• TASK TO CARRY OUT:
Leave out the images and transcribe the entries below word for word.

*** DATA SUPPLIED ***

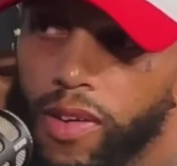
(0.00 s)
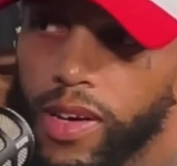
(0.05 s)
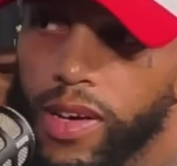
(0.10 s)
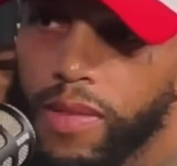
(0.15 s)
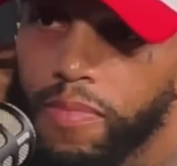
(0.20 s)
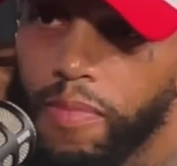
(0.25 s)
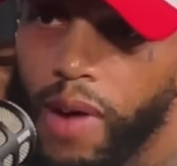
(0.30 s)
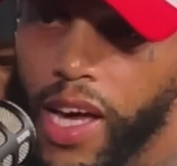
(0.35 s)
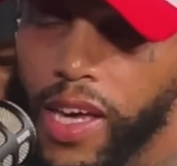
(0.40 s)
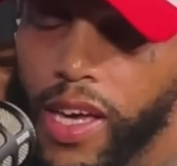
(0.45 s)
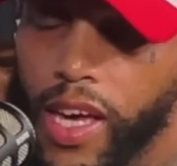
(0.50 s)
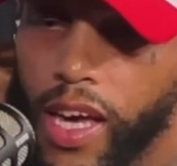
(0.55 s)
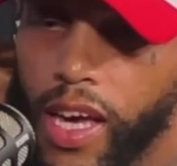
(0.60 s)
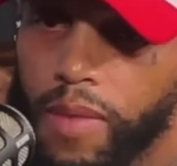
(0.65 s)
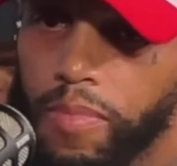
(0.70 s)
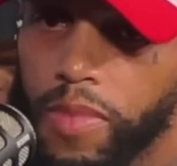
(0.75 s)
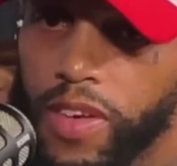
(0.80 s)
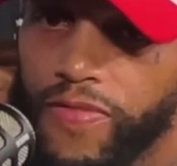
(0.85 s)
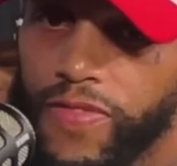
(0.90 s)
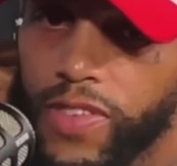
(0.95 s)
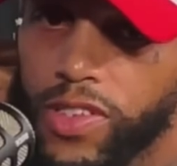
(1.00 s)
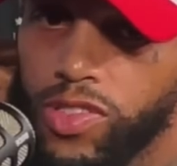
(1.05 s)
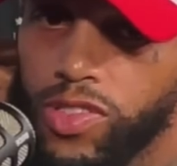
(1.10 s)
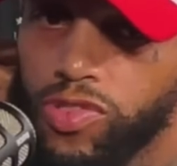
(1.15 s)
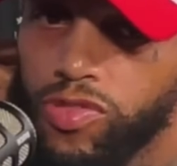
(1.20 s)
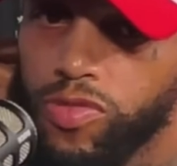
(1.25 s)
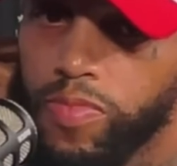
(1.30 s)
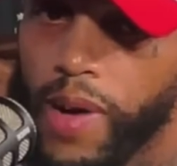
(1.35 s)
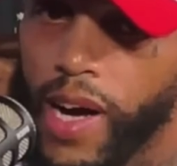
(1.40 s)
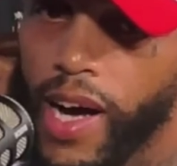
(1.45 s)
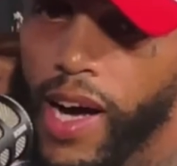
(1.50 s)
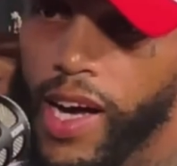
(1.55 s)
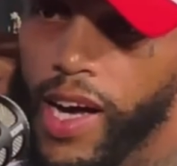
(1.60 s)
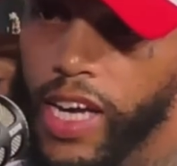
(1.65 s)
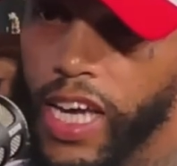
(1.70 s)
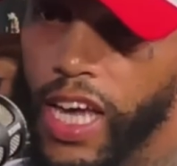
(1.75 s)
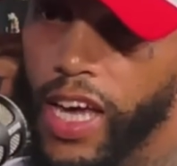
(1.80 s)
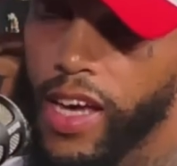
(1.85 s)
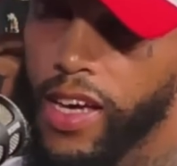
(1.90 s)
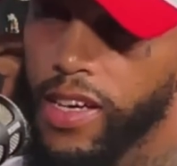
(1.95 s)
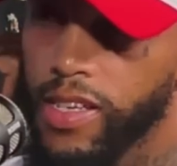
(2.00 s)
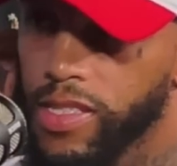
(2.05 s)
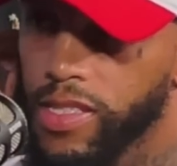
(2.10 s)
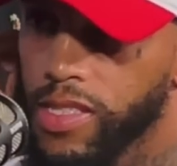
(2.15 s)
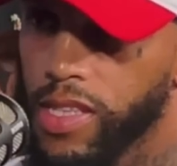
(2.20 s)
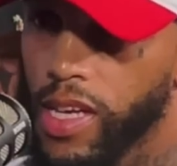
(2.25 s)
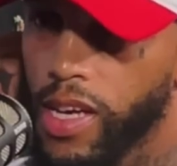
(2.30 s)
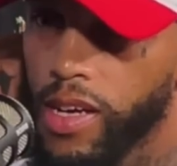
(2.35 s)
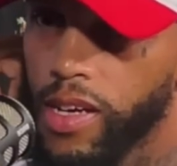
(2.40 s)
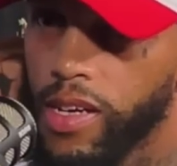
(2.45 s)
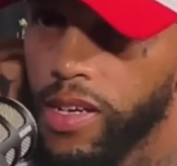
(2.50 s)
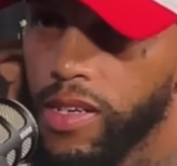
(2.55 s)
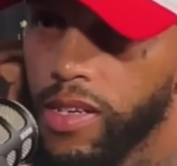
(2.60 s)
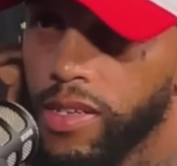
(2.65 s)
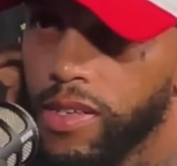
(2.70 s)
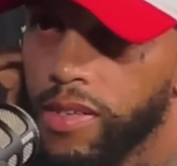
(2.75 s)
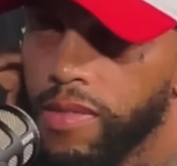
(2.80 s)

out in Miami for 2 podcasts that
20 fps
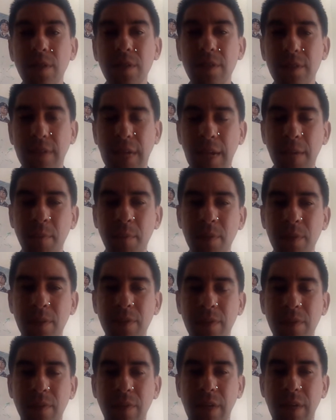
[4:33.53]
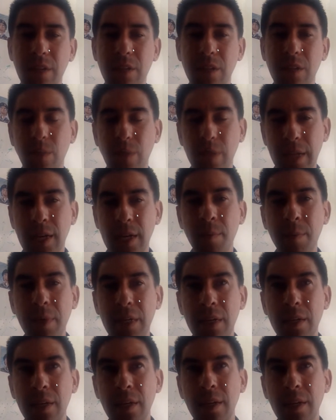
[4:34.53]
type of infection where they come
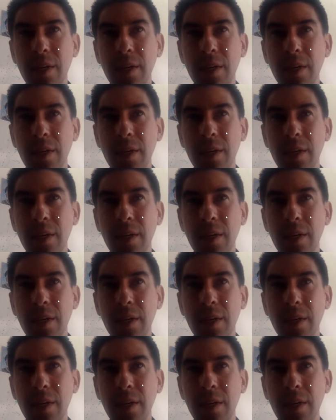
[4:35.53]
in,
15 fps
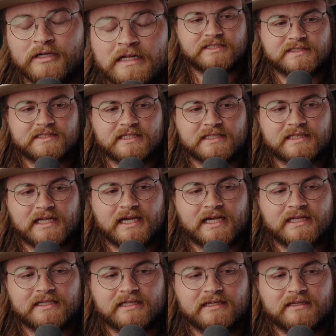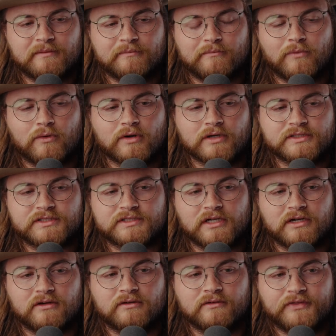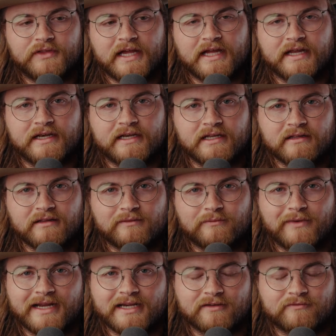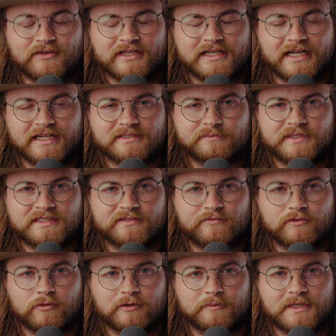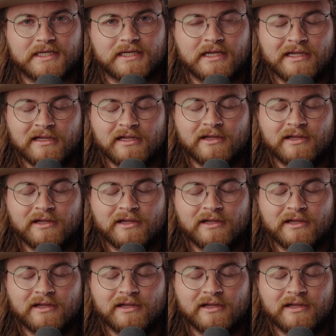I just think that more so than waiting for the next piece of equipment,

*** End of DATA SUPPLIED ***

• RESULT:
(0.00 s)
(0.05 s)
(0.10 s)
(0.15 s)
(0.20 s)
(0.25 s)
(0.30 s)
(0.35 s)
(0.40 s)
(0.45 s)
(0.50 s)
(0.55 s)
(0.60 s)
(0.65 s)
(0.70 s)
(0.75 s)
(0.80 s)
(0.85 s)
(0.90 s)
(0.95 s)
(1.00 s)
(1.05 s)
(1.10 s)
(1.15 s)
(1.20 s)
(1.25 s)
(1.30 s)
(1.35 s)
(1.40 s)
(1.45 s)
(1.50 s)
(1.55 s)
(1.60 s)
(1.65 s)
(1.70 s)
(1.75 s)
(1.80 s)
(1.85 s)
(1.90 s)
(1.95 s)
(2.00 s)
(2.05 s)
(2.10 s)
(2.15 s)
(2.20 s)
(2.25 s)
(2.30 s)
(2.35 s)
(2.40 s)
(2.45 s)
(2.50 s)
(2.55 s)
(2.60 s)
(2.65 s)
(2.70 s)
(2.75 s)
(2.80 s)

out in Miami for 2 podcasts that
20 fps
[4:33.53]
[4:34.53]
type of infection where they come
[4:35.53]
in,
15 fps
I just think that more so than waiting for the next piece of equipment,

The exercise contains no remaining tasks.